_Data for review_.
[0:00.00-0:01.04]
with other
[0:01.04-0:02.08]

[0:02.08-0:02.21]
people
* * *
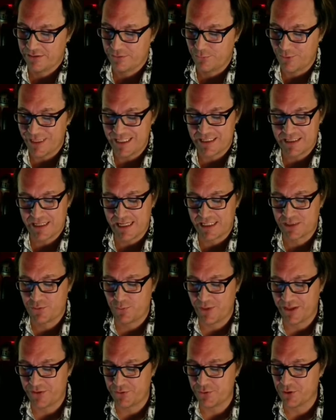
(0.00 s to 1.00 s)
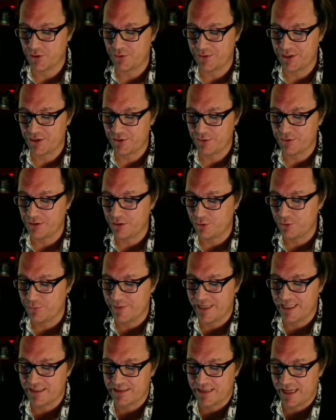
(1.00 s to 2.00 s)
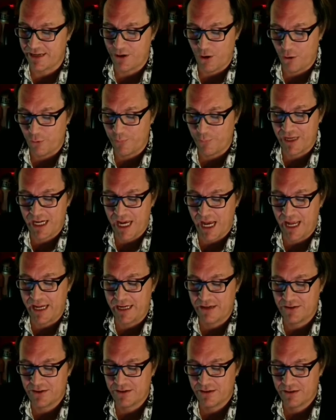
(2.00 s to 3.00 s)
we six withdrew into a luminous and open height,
...
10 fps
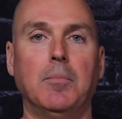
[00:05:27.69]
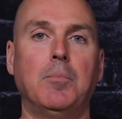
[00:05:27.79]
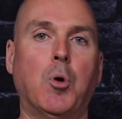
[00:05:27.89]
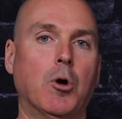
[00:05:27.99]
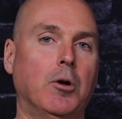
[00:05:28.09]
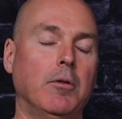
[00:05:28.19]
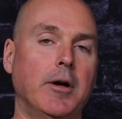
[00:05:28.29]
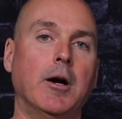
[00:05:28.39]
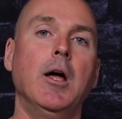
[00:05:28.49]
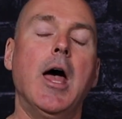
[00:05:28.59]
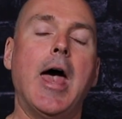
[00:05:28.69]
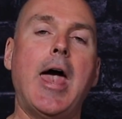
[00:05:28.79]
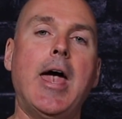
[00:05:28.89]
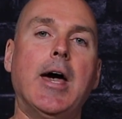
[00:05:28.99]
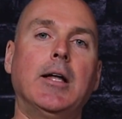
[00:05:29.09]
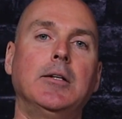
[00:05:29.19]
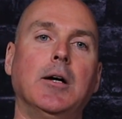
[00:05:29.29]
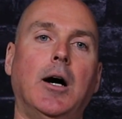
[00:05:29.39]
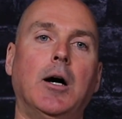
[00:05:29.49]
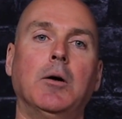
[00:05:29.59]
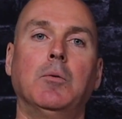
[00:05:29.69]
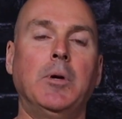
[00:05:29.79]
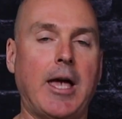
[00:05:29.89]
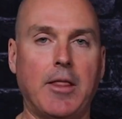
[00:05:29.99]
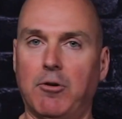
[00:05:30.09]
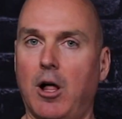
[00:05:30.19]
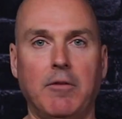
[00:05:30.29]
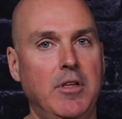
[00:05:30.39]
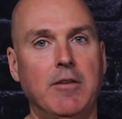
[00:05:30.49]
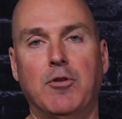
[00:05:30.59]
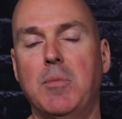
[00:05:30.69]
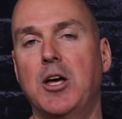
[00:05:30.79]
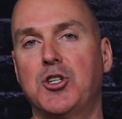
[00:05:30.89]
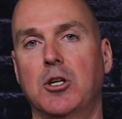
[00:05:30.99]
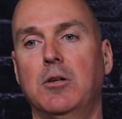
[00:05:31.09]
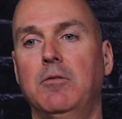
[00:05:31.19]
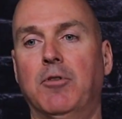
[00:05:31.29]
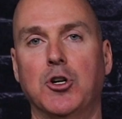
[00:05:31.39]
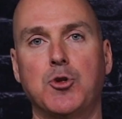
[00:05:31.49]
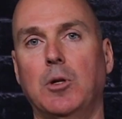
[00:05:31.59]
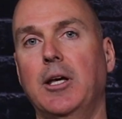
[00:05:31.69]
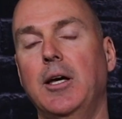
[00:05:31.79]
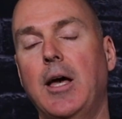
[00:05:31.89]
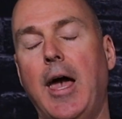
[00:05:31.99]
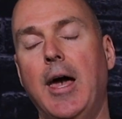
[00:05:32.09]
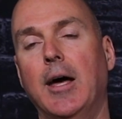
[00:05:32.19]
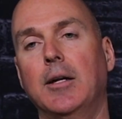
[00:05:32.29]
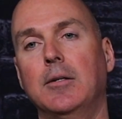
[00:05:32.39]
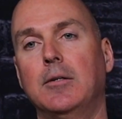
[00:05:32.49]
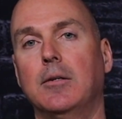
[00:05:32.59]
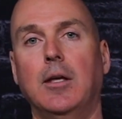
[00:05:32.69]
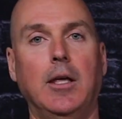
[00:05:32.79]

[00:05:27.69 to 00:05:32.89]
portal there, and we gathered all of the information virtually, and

_Assignment_. Word for word, retype the lines in the entries above that run from the one with "[00:05:28.69]" through the one with "[00:05:31.99]". Both ends count; pictures do not.

_Answer for the task_.
[00:05:28.69]
[00:05:28.79]
[00:05:28.89]
[00:05:28.99]
[00:05:29.09]
[00:05:29.19]
[00:05:29.29]
[00:05:29.39]
[00:05:29.49]
[00:05:29.59]
[00:05:29.69]
[00:05:29.79]
[00:05:29.89]
[00:05:29.99]
[00:05:30.09]
[00:05:30.19]
[00:05:30.29]
[00:05:30.39]
[00:05:30.49]
[00:05:30.59]
[00:05:30.69]
[00:05:30.79]
[00:05:30.89]
[00:05:30.99]
[00:05:31.09]
[00:05:31.19]
[00:05:31.29]
[00:05:31.39]
[00:05:31.49]
[00:05:31.59]
[00:05:31.69]
[00:05:31.79]
[00:05:31.89]
[00:05:31.99]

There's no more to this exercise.